As our expert Oliver Stoner, owner of an independent Mercedes-Benz workshop, says, the Mercedes-Benz S63 AMG and its more powerful brother, the S65, are bought only by lunatics or people like him with the skills to maintain the car. The second qualification rules out most of us, but the first? Right, let’s have a closer look, then.
Both versions were launched in 2006, the S65 ahead of the S63. The S65 has a 6.0-litre biturbo V12 producing 603bhp and 737lb ft, enough to hurl the 2300kg limo from zero to 62mph in 4.4sec. It was the world’s most powerful production saloon when new and was offered in long-wheelbase form only.

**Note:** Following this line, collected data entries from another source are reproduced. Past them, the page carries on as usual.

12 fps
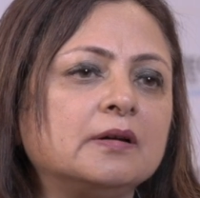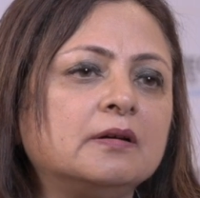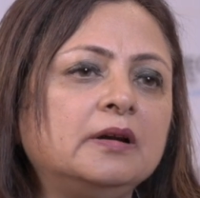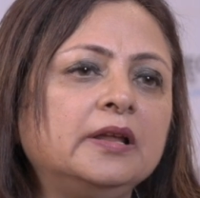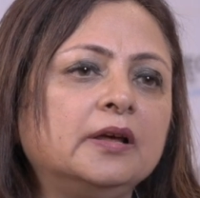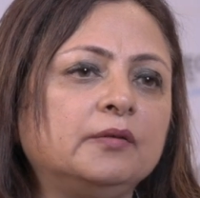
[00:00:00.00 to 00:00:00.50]

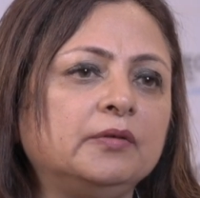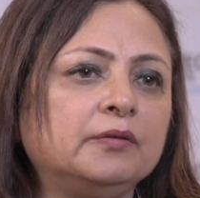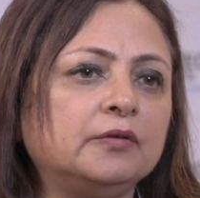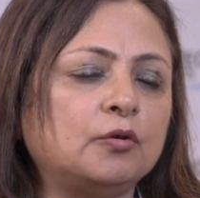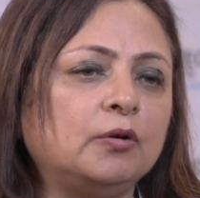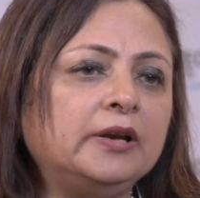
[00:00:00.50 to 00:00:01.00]
earlier we
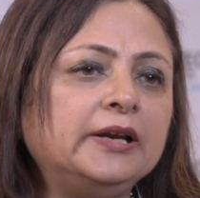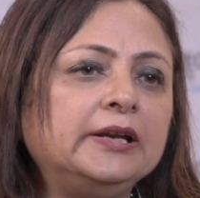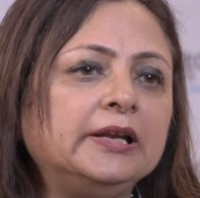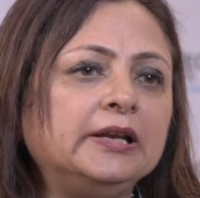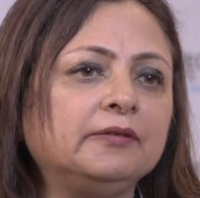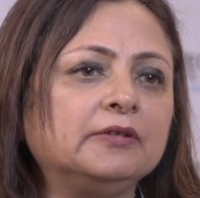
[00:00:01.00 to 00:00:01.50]
were only
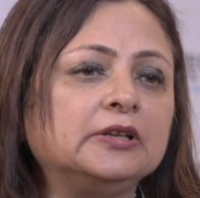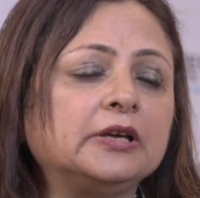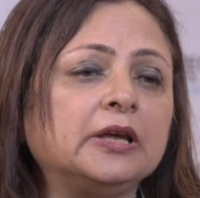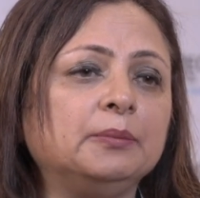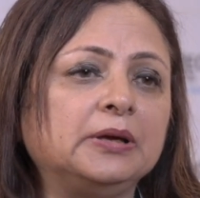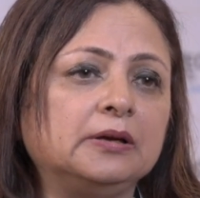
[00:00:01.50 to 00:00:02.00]
dealing with the
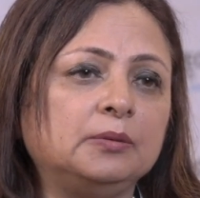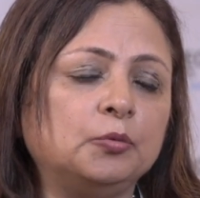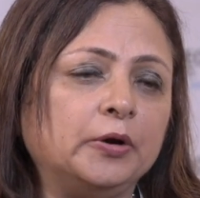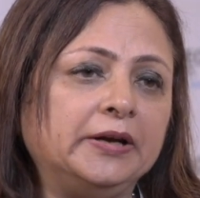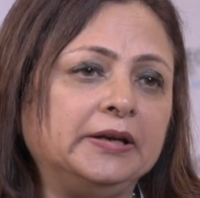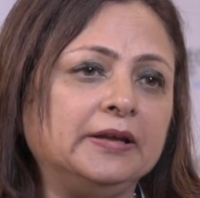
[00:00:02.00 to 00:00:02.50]
chemical
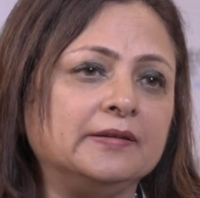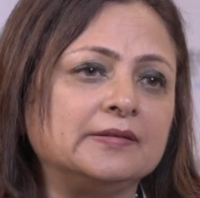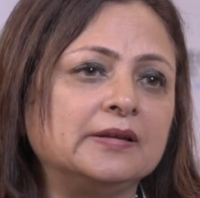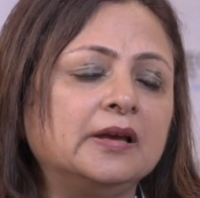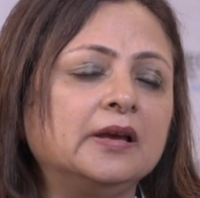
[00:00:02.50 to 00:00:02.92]
moieties.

Of course, this being an S-Class, the occupants must be unaware of the car’s startling progress, which is why it was fitted with the latest version of Mercedes’ active body control suspension system. The three-stage dampers offer Comfort, Sport and Manual modes.

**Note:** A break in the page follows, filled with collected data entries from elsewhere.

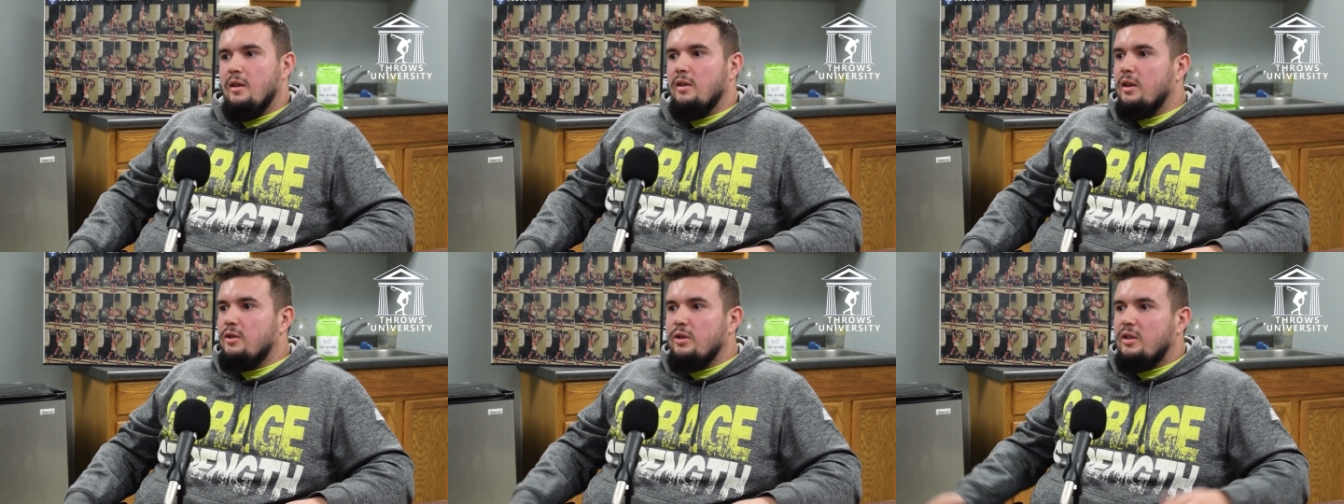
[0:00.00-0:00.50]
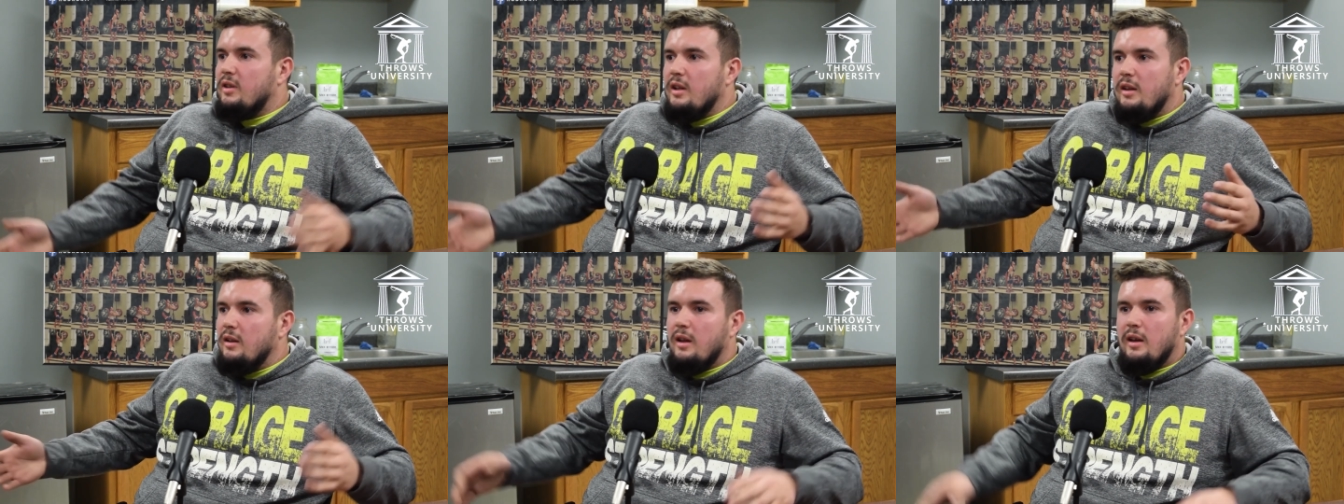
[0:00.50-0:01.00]
like just
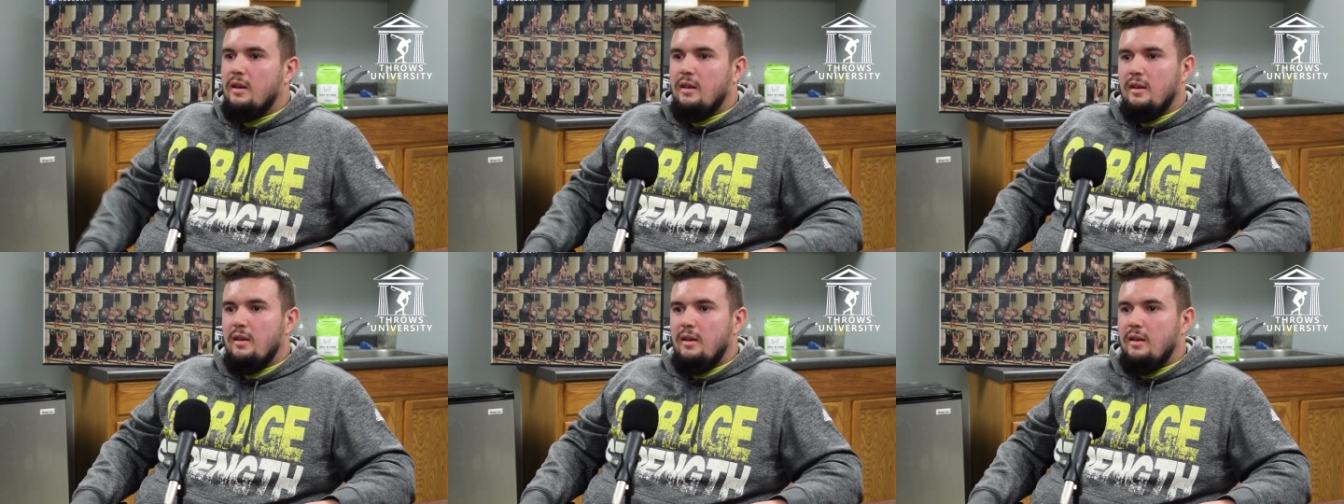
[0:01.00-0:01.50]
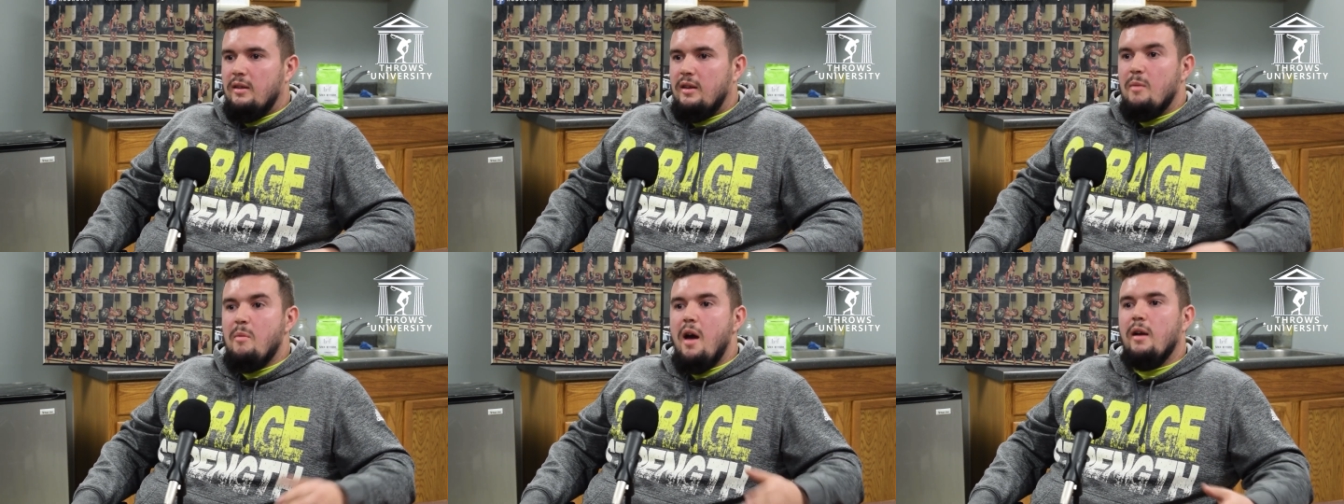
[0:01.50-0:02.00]
seeing like the
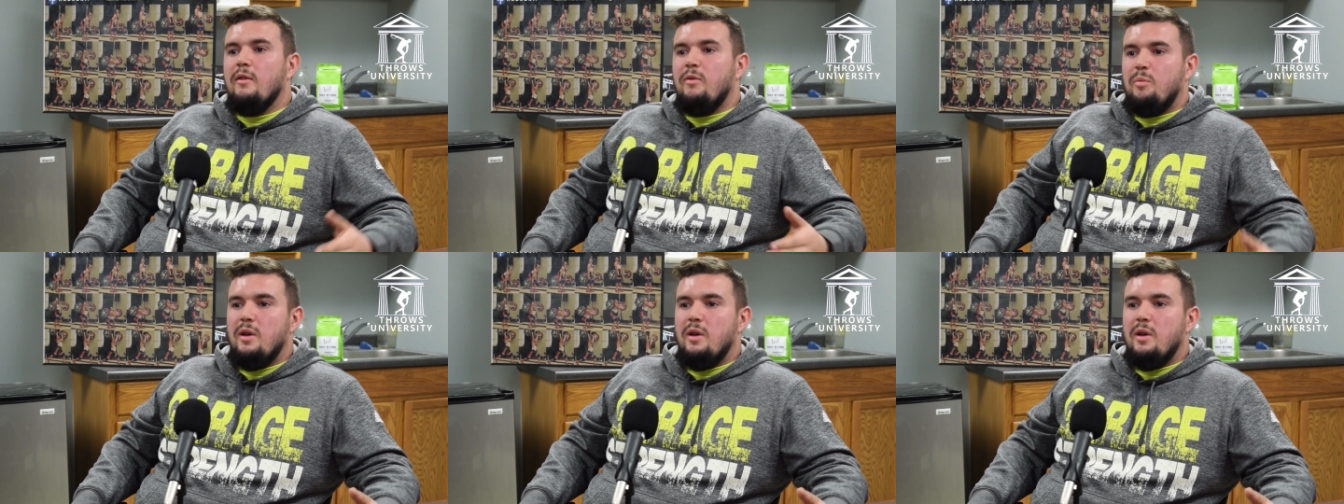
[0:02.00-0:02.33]
amount of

New, an S65 cost £145,000. Today, you can buy a 2006 example with a solid 200,000 miles under its 19in five-spoke alloy wheels for £17,000 before haggling. Just one owner, too. Keep a few bob back for fuel (expect around 10mpg) and spark plugs. There are 24 and they take four and a half hours to change.
The S65 is actually pretty rare. Not so, the S63. This time, it’s a naturally aspirated 6.2-litre V8 with 518bhp and 465lb ft under that long bonnet, sufficient for 0-62mph in 4.6sec.

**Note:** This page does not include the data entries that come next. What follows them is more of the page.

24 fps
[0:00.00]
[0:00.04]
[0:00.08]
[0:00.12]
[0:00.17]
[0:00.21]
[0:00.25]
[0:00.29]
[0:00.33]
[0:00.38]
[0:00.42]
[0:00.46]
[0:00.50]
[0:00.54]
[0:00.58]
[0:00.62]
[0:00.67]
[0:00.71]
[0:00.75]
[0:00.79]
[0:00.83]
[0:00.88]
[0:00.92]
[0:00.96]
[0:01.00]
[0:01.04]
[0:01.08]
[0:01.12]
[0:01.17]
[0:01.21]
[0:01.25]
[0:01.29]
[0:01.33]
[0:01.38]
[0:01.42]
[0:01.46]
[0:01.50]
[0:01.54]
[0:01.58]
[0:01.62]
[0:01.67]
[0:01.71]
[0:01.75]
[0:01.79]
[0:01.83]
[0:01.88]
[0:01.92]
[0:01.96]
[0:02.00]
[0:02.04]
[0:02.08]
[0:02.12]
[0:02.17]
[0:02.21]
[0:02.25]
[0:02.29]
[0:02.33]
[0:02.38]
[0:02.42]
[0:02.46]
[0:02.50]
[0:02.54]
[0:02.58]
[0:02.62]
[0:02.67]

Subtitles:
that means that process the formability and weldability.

The trouble is, it’s all a bit breathless where the V12 is full-fat torque.
No worries. Mercedes had a plan, which it hatched in 2010 with the arrival of a new S63 fitted with a twin-turbo 5.5-litre V8 producing 536bhp but an even more impressive, and appropriate, 590lb ft.
Now that’s more like it and, if you can stretch to one, it’s the version to buy. Not only will it give the S65 a run for its money but it’s also 25% lighter on the juice than the old S63 and cheaper to tax; well, £15 cheaper. It came in long-wheelbase form only whereas the 6.2 was offered in that as well as standard length.